__What is expected__
In the entries that follow, find the line containing "[36:47.25-36:47.45]" and the line containing "Transcript: 他让你如理思维这个法，", then retype exactly the lines from the first through the second, pictures excluded.
Information given below:
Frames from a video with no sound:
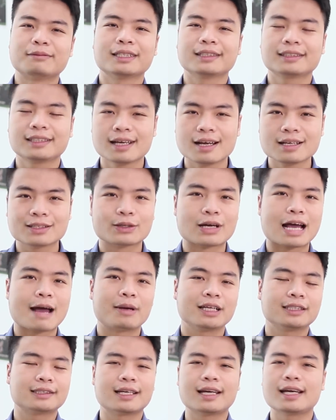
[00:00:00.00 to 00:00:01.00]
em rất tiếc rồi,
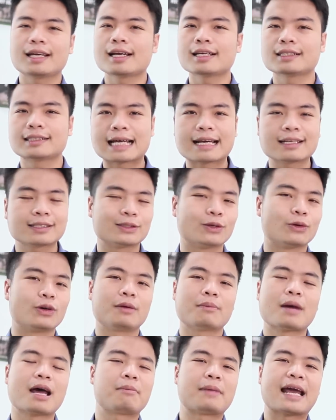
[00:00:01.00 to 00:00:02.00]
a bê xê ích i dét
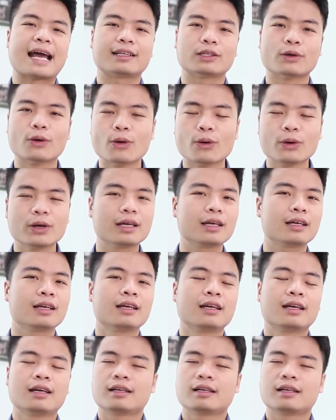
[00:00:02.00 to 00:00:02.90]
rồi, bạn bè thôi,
End of Information given.
Information given below:
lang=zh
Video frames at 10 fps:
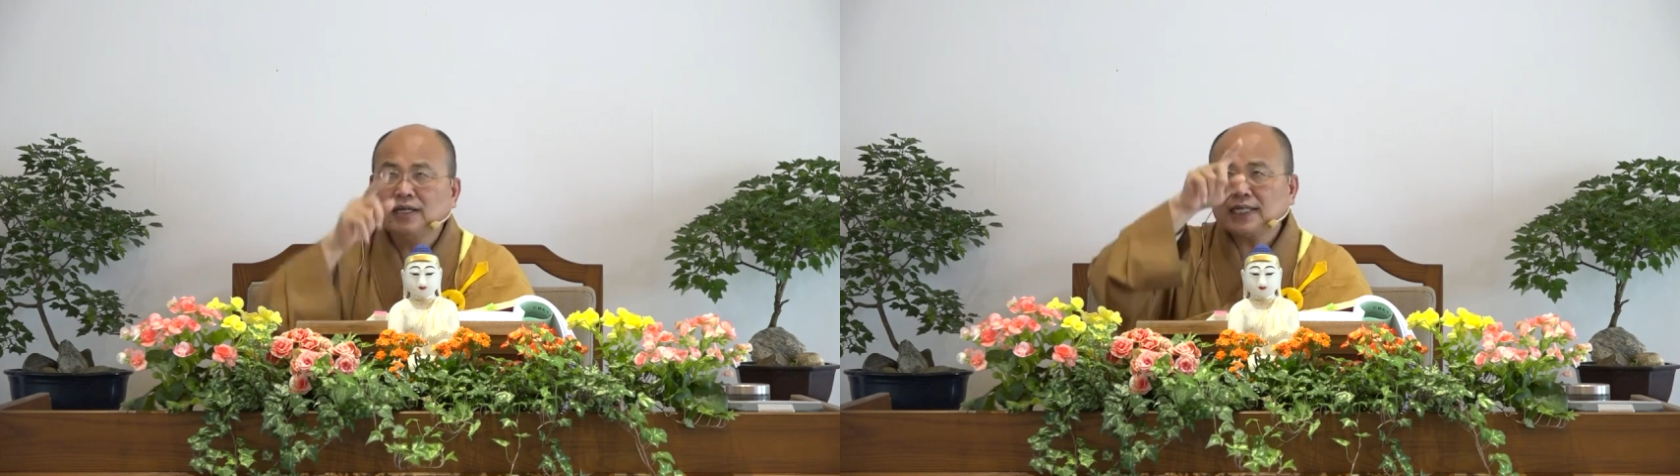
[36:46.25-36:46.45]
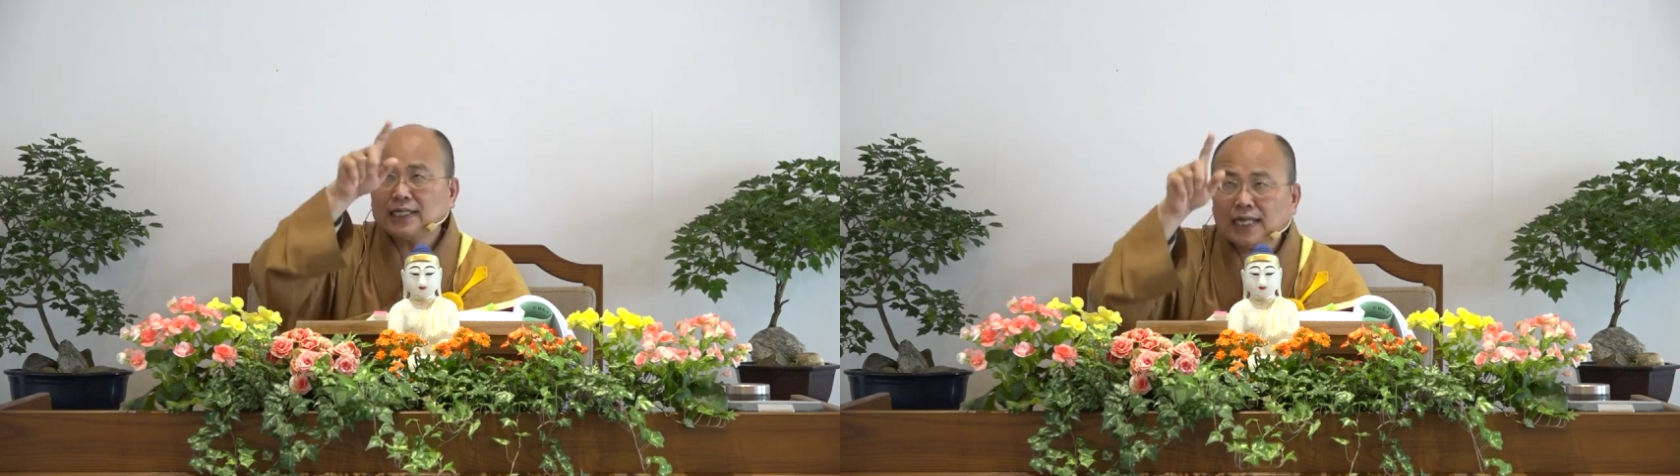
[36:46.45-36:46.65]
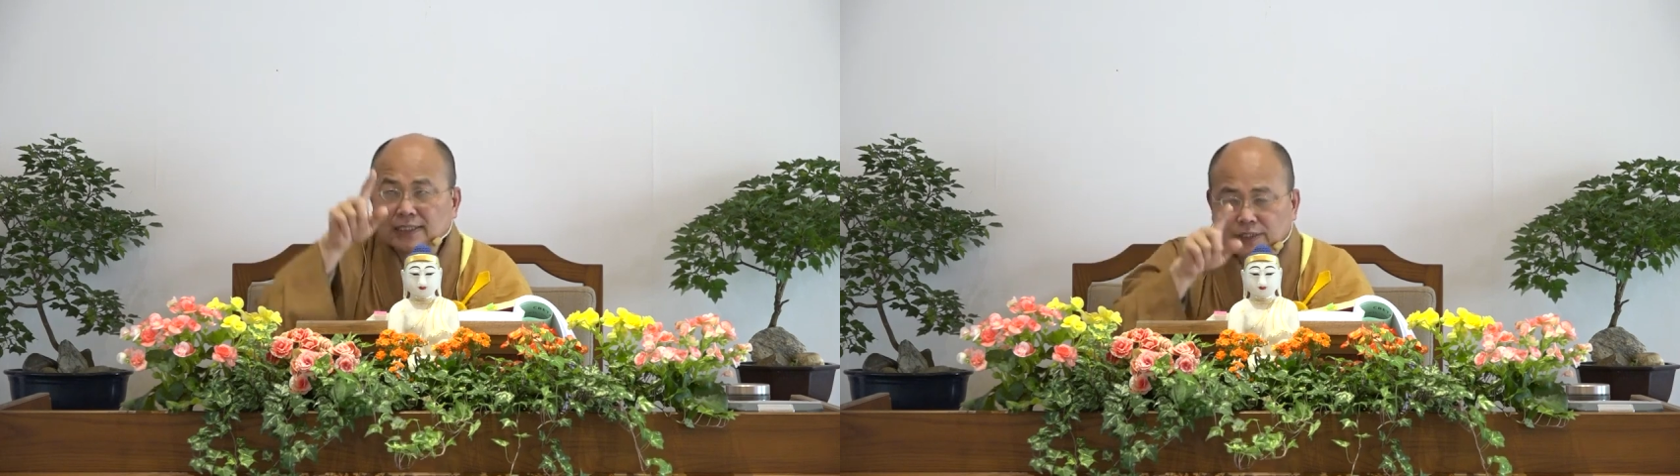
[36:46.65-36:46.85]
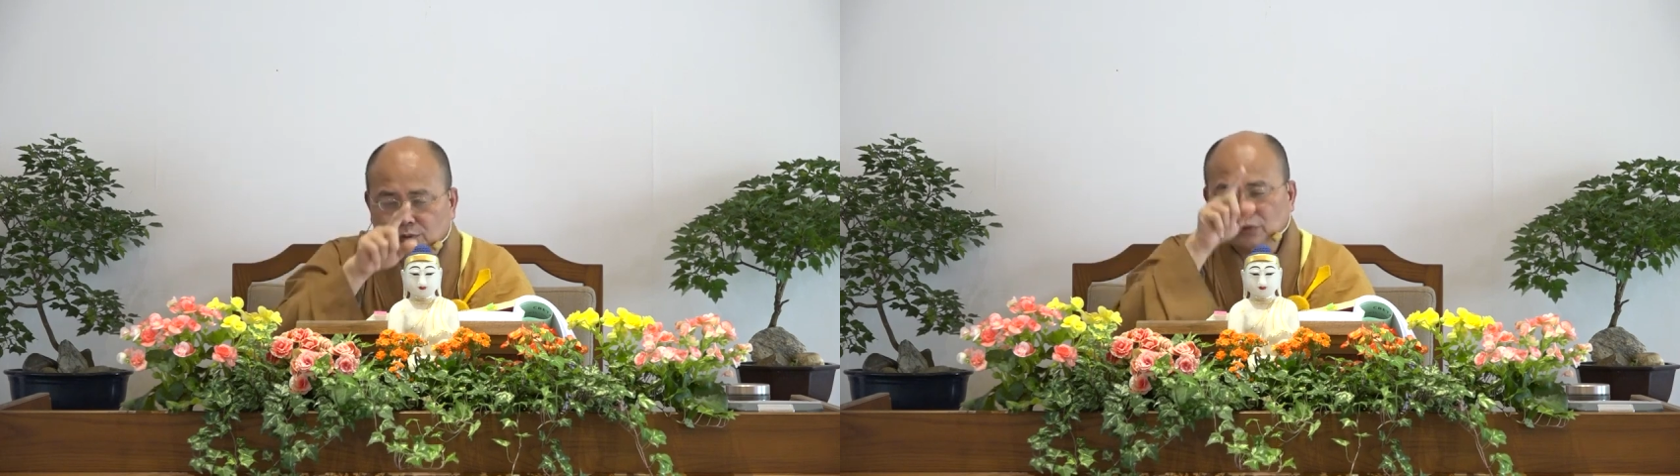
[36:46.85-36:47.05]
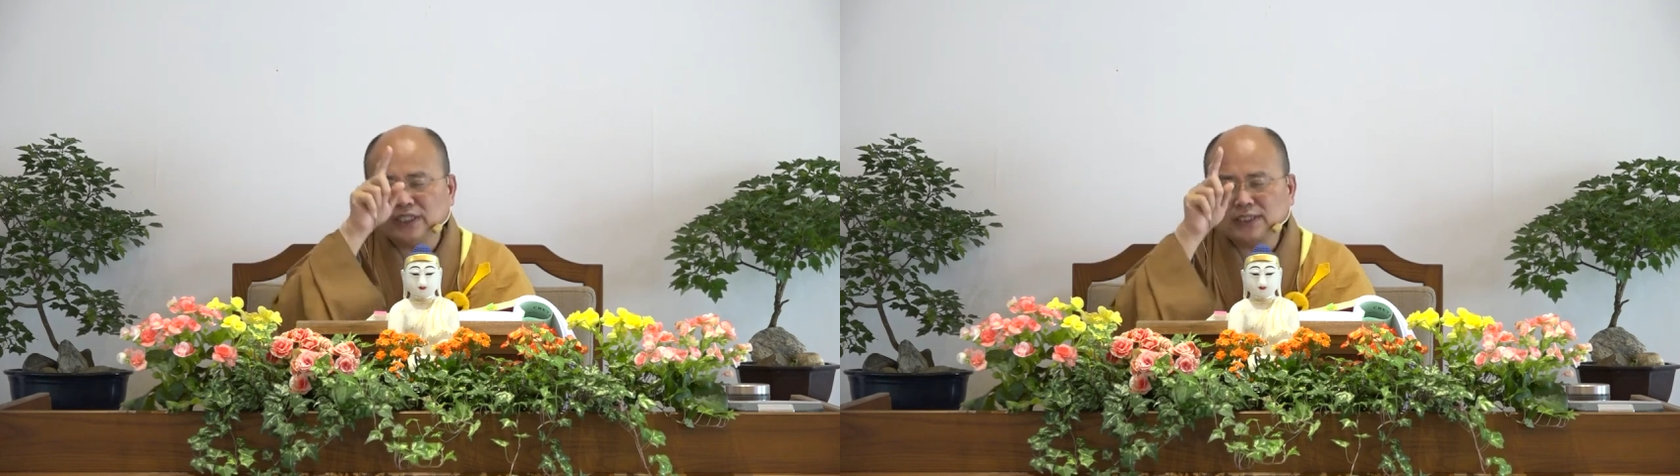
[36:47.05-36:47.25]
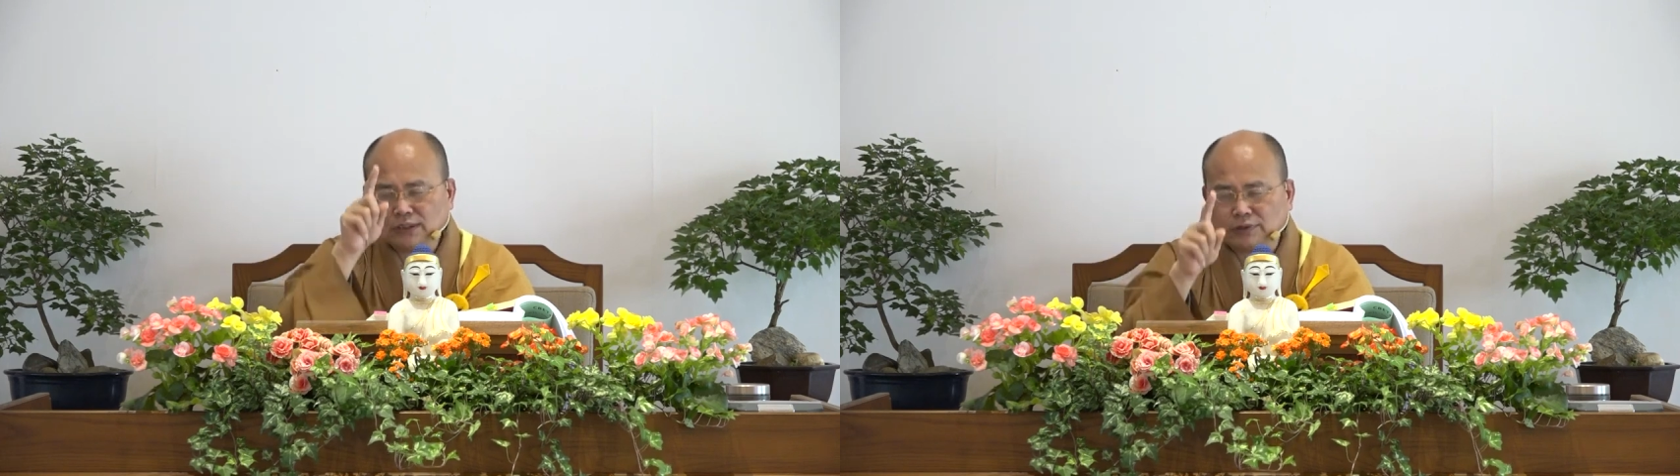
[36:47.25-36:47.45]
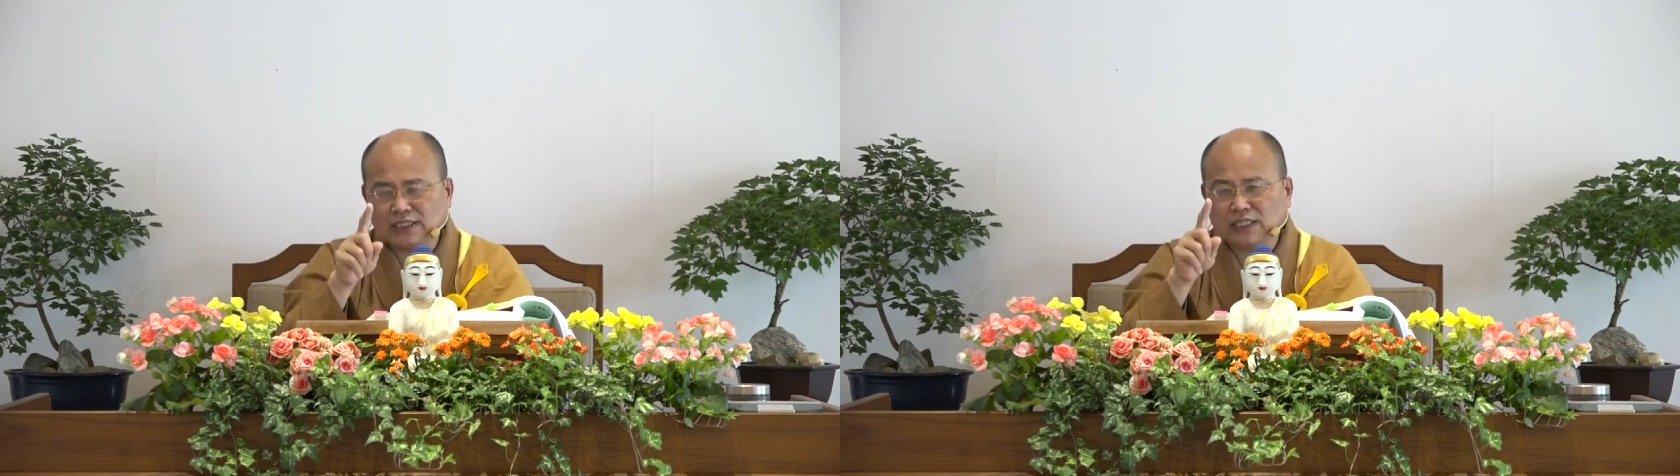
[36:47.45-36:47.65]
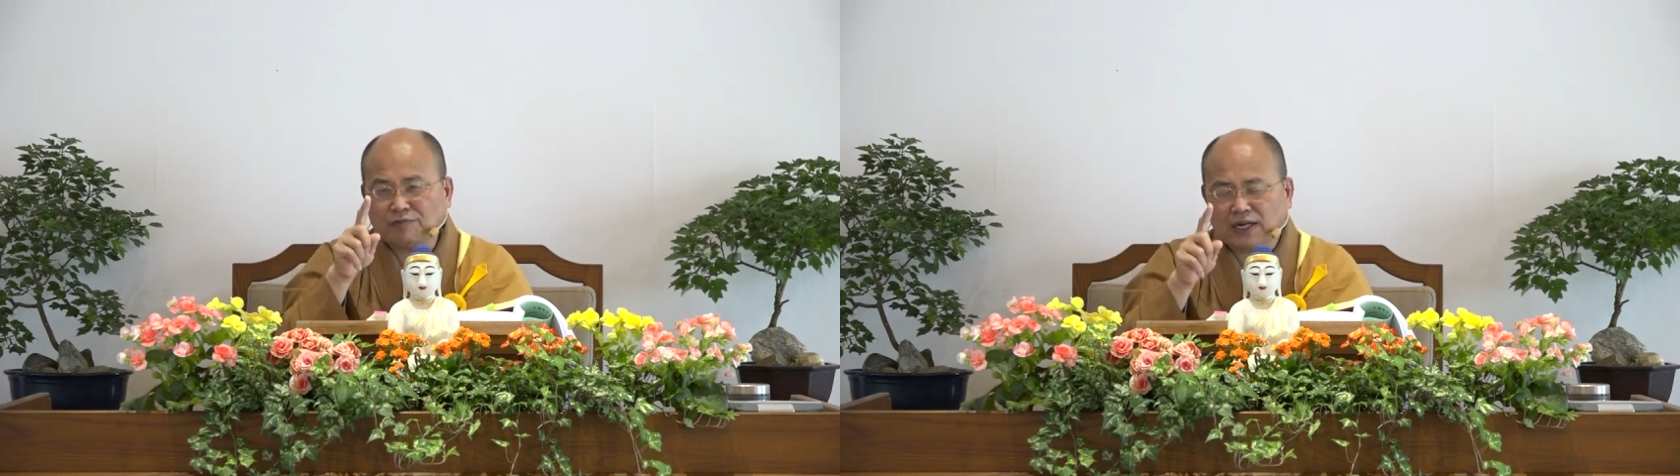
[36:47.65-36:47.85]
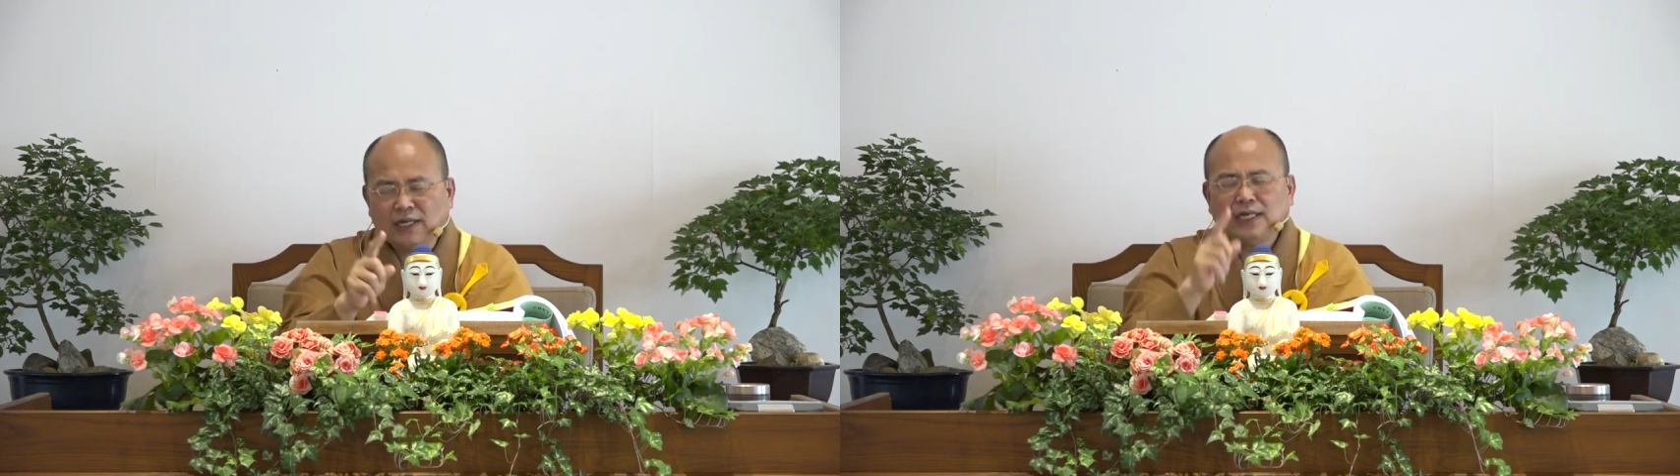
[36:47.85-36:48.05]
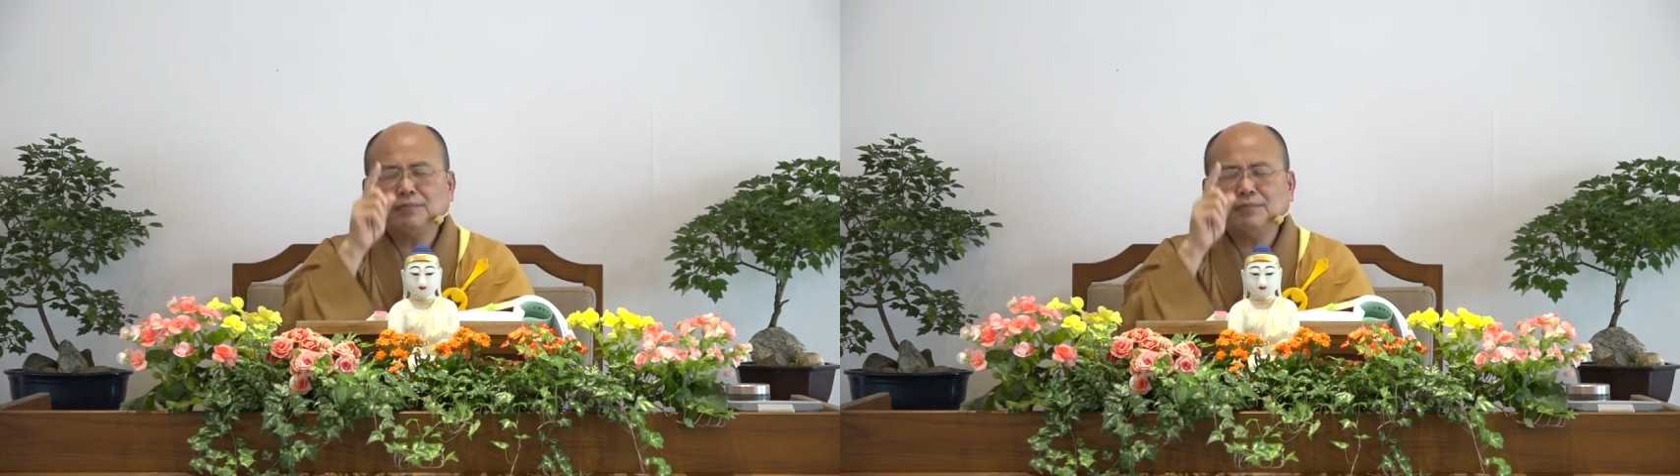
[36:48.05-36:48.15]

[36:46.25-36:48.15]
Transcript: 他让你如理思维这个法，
End of Information given.
__Your response__
[36:47.25-36:47.45]
[36:47.45-36:47.65]
[36:47.65-36:47.85]
[36:47.85-36:48.05]
[36:48.05-36:48.15]

[36:46.25-36:48.15]
Transcript: 他让你如理思维这个法，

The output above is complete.